More and more, consultants are becoming a key part of the startup and small business world. Regardless of the type of company or how long has been in existence, consultants bring several valuable skills to the table in their own businesses, and helping others get started. Without any previous consulting background, new entrepreneurs can derive great benefit from bringing an experienced consultant on to their team.
Consultants offer unique industry knowledge, and can help companies optimize their business process. With their experience working on short and long-term projects for diverse types of companies, they acquire an eclectic knowledge of marketing, financing, product development, and more. This allows them as founders to have a great feel of the market, the current demand or lack of demand for their products, the industry heavyweights, and dangerous market trends to be on the lookout for.
From Consultant to Owner
Established entrepreneur Sam Ovens is an example of a consultant that has made it big both as a consultant and a business owner. He began as a nearly penniless college dropout and turned to consulting to learn about business and make ends meet. He found so much early success that he founded a company that teaches others how to start their own consulting businesses and become thriving (and often wealthy and well-connected) entrepreneurs.
The skills that consultants gain are usually quite aligned with those required to be a successful entrepreneur. Sometimes without even realizing, consultants learn how to advise and coach others toward fruitful entrepreneurship, and only need some slight practice and adjusting to be able to apply this knowledge to their own independent business careers.
Management consulting in particular prepares consultants for an almost seamless transition into their own entrepreneurship. These theory-oriented consultants act as business advisors and already hold much of the knowledge required to make a business run smoothly and correctly. They work with business owners to analyze, strategize, and supply case studies and know-how from their collective experience.
They also bring a vast network of other business owners, suppliers, legal consultants, etc. to the table that are very valuable assets to a new owner. The main difference between them and owners is that management consultants, since they’re not the actual business owners, can sometimes advise riskier strategies, since they are not directly stakeholders. If a consultant can realistically prepare to take on and properly handle the responsibility that comes with being and taking risks as the business owner, he or she can evolve this practice into a successful entrepreneurial career without much issue.
Applying Lessons Learned
If you are striving to become and entrepreneur and start your own business but do not have any of these consulting skills to use as a launch pad, consider hiring a consultant you can learn from as you get started. Many business owners use consultants and freelancers in the beginning to help cut down on employment and benefits costs. If you hire someone you can trust, you’ll be able to study what they do and use their coaching to acquire many of the skills and techniques required of you later as your business grows.

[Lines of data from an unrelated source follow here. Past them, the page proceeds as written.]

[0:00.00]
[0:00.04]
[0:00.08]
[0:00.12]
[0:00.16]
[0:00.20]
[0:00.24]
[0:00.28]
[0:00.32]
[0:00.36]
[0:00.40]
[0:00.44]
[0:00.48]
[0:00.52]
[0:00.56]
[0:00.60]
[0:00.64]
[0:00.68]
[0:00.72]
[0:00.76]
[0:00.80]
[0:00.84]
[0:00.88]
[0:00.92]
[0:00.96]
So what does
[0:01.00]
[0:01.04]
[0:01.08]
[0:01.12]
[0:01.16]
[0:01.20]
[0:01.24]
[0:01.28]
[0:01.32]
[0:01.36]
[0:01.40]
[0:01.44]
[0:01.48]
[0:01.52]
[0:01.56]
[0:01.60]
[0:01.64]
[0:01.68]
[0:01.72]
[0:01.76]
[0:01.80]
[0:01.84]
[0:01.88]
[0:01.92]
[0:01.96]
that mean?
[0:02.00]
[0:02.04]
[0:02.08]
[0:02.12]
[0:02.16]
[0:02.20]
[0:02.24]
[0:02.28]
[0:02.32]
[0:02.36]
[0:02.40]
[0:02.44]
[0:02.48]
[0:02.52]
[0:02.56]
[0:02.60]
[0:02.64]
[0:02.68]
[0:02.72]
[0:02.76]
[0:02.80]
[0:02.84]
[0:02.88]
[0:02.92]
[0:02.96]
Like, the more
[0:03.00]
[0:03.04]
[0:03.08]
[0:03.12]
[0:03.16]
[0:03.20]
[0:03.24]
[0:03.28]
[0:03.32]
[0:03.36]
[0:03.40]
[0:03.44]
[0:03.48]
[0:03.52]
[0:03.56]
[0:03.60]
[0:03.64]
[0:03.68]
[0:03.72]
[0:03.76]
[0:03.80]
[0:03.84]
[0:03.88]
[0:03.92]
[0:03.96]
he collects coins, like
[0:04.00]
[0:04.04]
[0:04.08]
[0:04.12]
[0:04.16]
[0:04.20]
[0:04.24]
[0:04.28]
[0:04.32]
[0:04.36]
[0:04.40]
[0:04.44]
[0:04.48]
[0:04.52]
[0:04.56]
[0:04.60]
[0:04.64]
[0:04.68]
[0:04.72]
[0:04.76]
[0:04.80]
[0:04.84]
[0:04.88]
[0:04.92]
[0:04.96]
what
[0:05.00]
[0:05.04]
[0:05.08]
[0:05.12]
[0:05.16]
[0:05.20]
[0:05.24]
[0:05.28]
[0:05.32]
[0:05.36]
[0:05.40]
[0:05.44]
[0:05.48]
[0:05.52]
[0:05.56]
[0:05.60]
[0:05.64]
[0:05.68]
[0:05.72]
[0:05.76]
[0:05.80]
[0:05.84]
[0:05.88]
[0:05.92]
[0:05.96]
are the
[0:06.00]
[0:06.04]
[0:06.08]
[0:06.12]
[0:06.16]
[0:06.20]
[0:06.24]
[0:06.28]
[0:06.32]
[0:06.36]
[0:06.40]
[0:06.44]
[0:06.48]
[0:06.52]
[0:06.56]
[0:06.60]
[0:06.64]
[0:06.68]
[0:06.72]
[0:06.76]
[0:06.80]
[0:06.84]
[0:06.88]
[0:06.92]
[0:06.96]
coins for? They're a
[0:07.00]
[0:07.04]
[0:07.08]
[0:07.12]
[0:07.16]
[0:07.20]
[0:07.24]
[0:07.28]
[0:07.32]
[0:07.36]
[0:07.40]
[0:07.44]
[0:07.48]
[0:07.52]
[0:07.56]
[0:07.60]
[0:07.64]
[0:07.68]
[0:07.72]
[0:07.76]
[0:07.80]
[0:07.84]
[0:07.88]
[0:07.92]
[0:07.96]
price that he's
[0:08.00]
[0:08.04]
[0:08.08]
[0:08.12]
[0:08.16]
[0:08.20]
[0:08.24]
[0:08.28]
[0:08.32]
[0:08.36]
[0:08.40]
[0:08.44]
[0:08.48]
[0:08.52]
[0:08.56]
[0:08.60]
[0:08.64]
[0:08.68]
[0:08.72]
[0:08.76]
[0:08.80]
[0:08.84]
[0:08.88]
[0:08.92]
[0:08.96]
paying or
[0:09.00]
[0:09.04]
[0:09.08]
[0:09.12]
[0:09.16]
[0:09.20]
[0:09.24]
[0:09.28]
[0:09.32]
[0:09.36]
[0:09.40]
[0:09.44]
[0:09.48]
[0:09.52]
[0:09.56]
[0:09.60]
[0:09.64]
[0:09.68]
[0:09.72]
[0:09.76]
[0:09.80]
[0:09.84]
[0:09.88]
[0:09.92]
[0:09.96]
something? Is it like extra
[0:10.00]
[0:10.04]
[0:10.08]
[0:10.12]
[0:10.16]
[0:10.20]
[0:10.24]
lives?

Entrepreneurs can also stand to relinquish some of the pride and responsibility they might hold as the new owner. For a founder it can be difficult to hear criticism or less than positive feedback regarding something you’ve worked so hard to create. But working with a consultant can teach you not to rely solely on yourself to do and fix everything, can teach you how to get the most out of partnerships, and set you up for a future of thoughtful business management.